Der Bund der Steuerzahler hat die unzureichende Transparenz bei der Finanzierung der Berliner Landesvertretung in Brüssel kritisiert.

"Was ich unbefriedigend finde, ist, dass die tatsächlichen Gesamtkosten aus dem Haushaltsplan nur schwer zu erkennen sind", sagte der Chef des Landesverbands, Alexander Kraus. Neben den angegebenen Personal- und Bewirtschaftungskosten kämen möglicherweise noch Pensionsrückstellungen, Reisekosten sowie Zinszahlungen für die Immobilie hinzu. Insgesamt dürften für die Berliner Repräsentanz in Brüssel damit über eine Million Euro pro Jahr anfallen, sagte Kraus. Im Vergleich zu anderen Bundesländern hält er die Größe der Einrichtung aber für angemessen.

Nach Angaben der Senatskanzlei schlagen für die Dependance jährlich allein Personalkosten von rund 830.000 Euro für insgesamt zehn Mitarbeiter zu Buche. Hinzu kämen Bewirtschaftungskosten für das Dienstgebäude, die im Jahr 2011 im Haushalt den Angaben zufolge mit 29.600 Euro veranschlagt waren. Tatsächlich lagen sie bei 34.405 Euro. Als Grund wurden unter anderem steigende Preise für Energie und Wasser sowie Reparaturen genannt. Von den Mitarbeitern sind laut Senatskanzlei fünf fest angestellt. Fünf weitere würden in der Regel zwei Jahre von den Berliner Senatsverwaltungen beziehungsweise den Bezirken an das Brüsseler Büro abgeordnet.
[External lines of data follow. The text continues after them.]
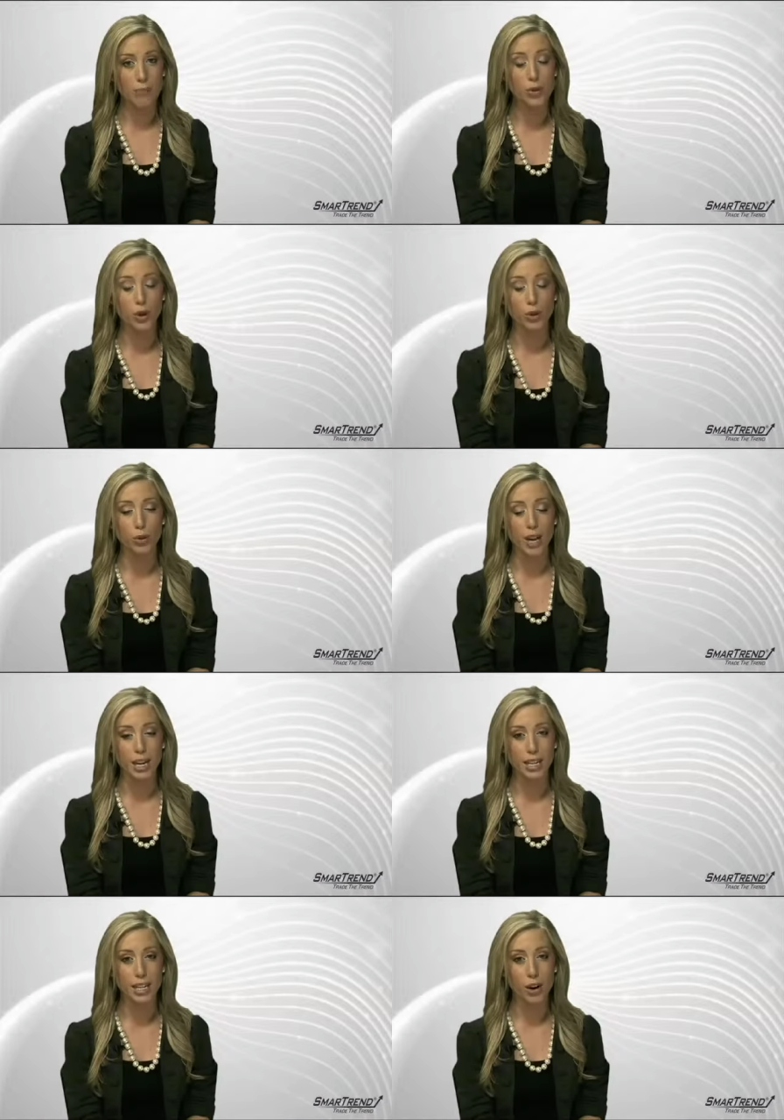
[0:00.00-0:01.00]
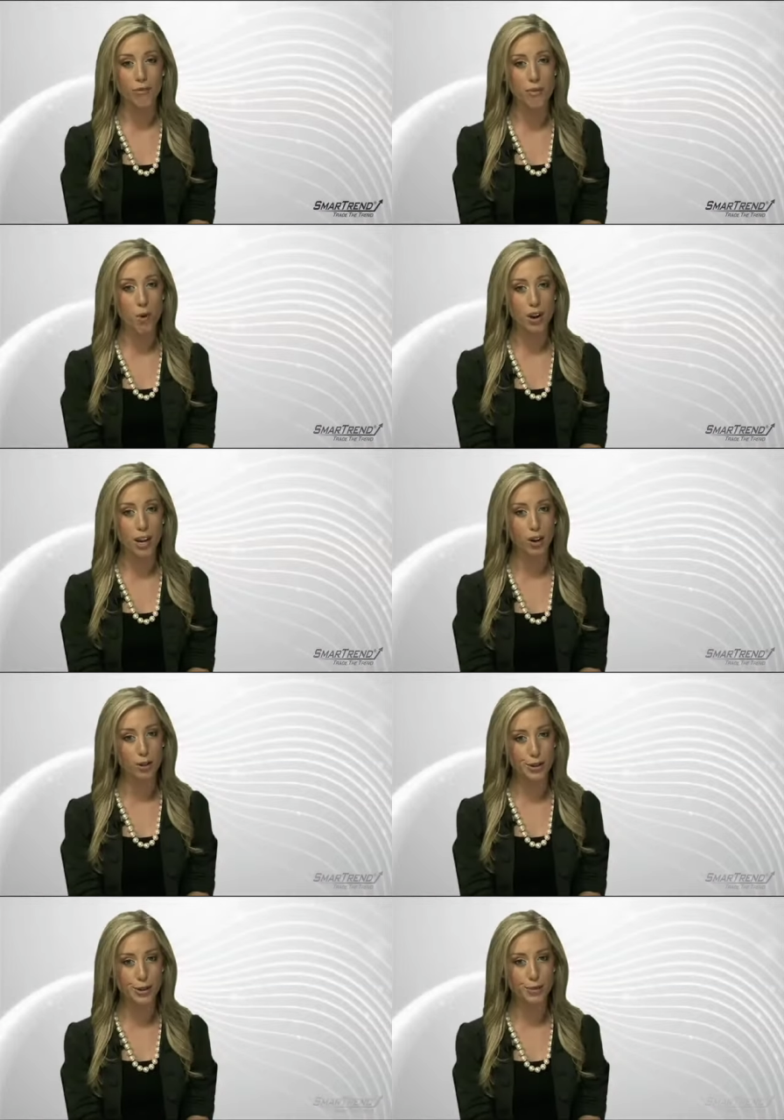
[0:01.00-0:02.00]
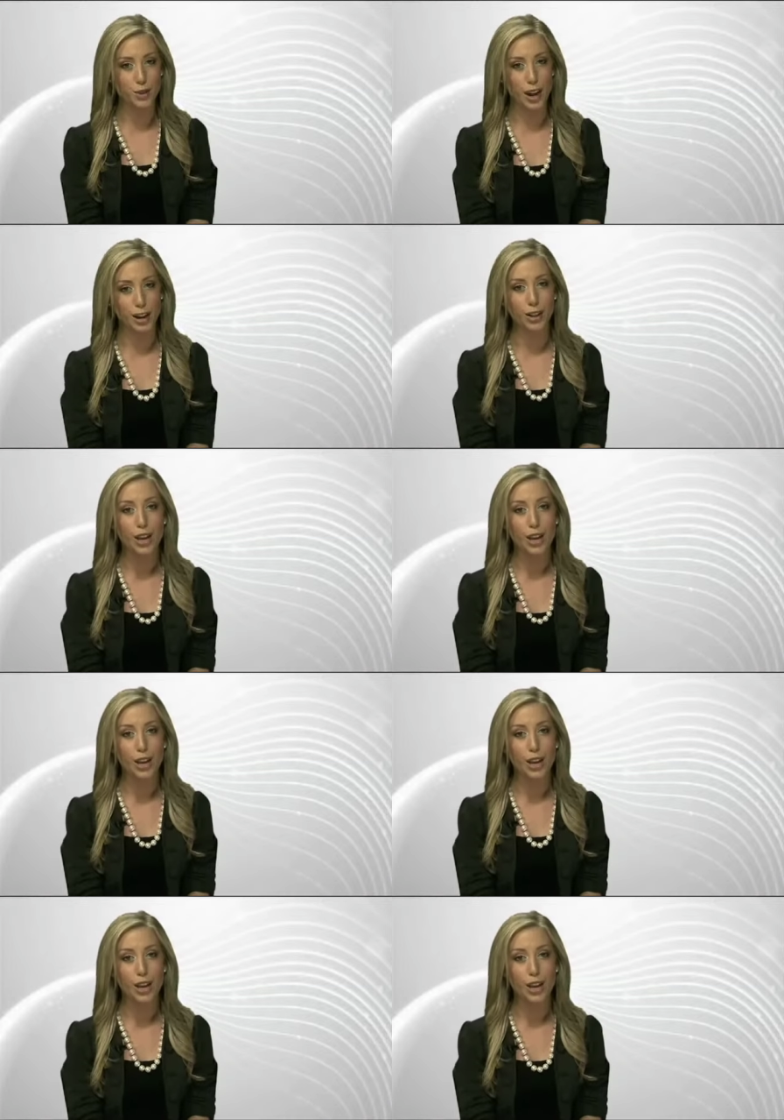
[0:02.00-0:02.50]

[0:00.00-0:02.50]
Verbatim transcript: You can also get it here every morning on our YouTube channel,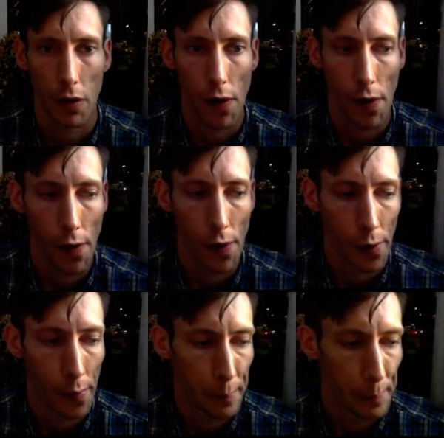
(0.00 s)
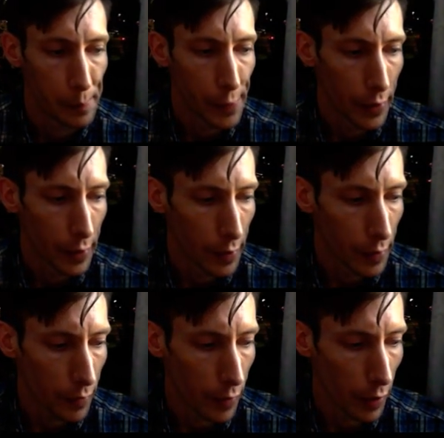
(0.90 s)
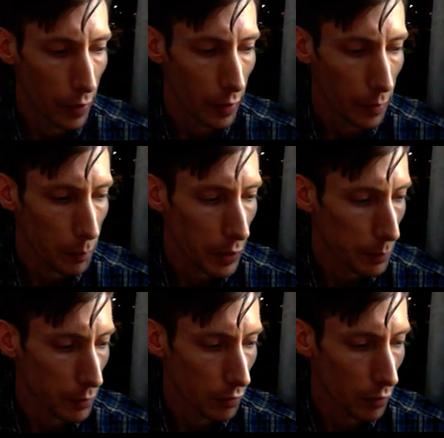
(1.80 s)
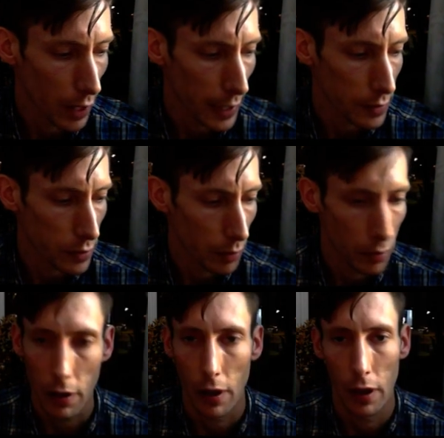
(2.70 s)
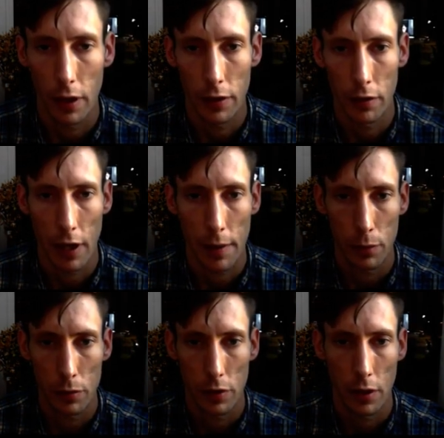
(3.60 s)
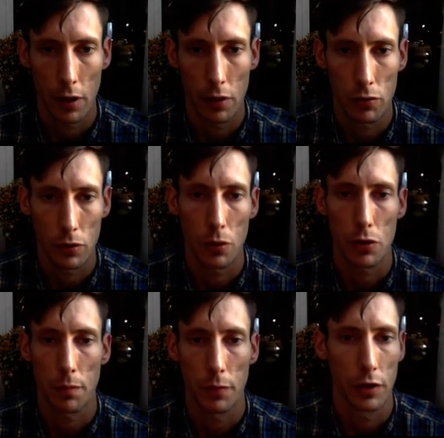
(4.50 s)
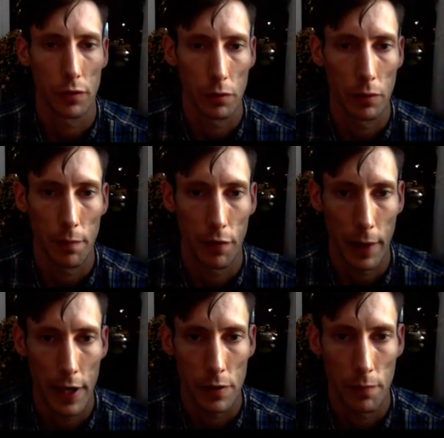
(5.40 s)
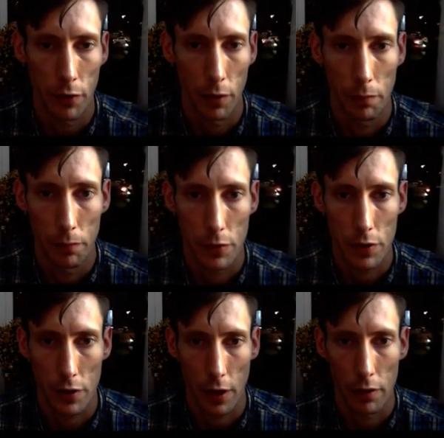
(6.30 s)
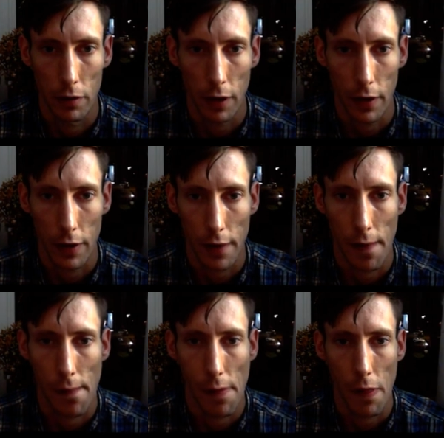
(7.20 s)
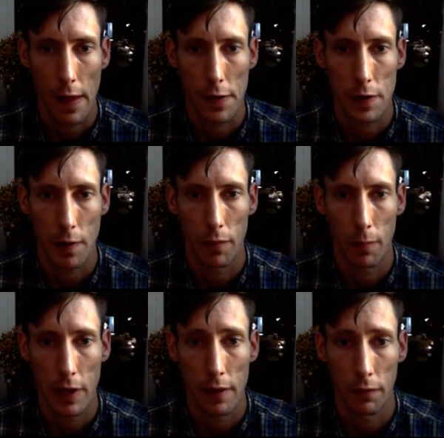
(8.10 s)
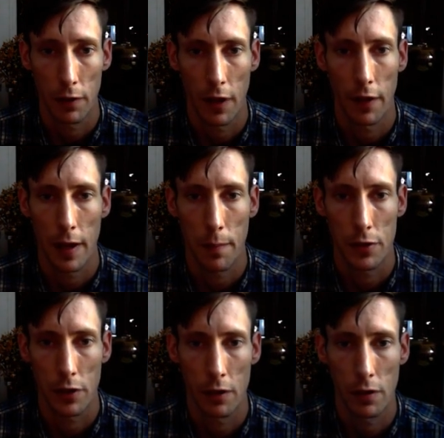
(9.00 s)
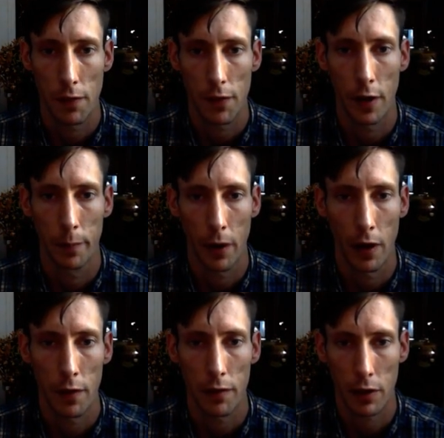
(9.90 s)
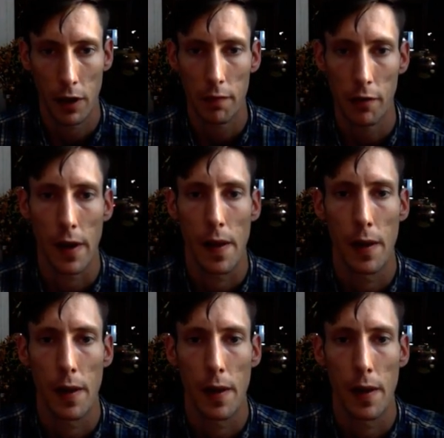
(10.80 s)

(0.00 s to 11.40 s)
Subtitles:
that people relate to and they're able to draw some useful information from. So, yeah, that's it from me for another episode of Third Path Recovery.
Das Land Berlin hatte für seine Landesvertretung in Brüssel im Jahr 1993 ein Dienstgebäude in der Avenue Michel Ange 71 in Brüssel gekauft. "Der damalige Preis lag bei umgerechnet etwa 950.000 Euro", teilte die Senatskanzlei mit. Durch den Erwerb entfielen zusätzliche Mietausgaben.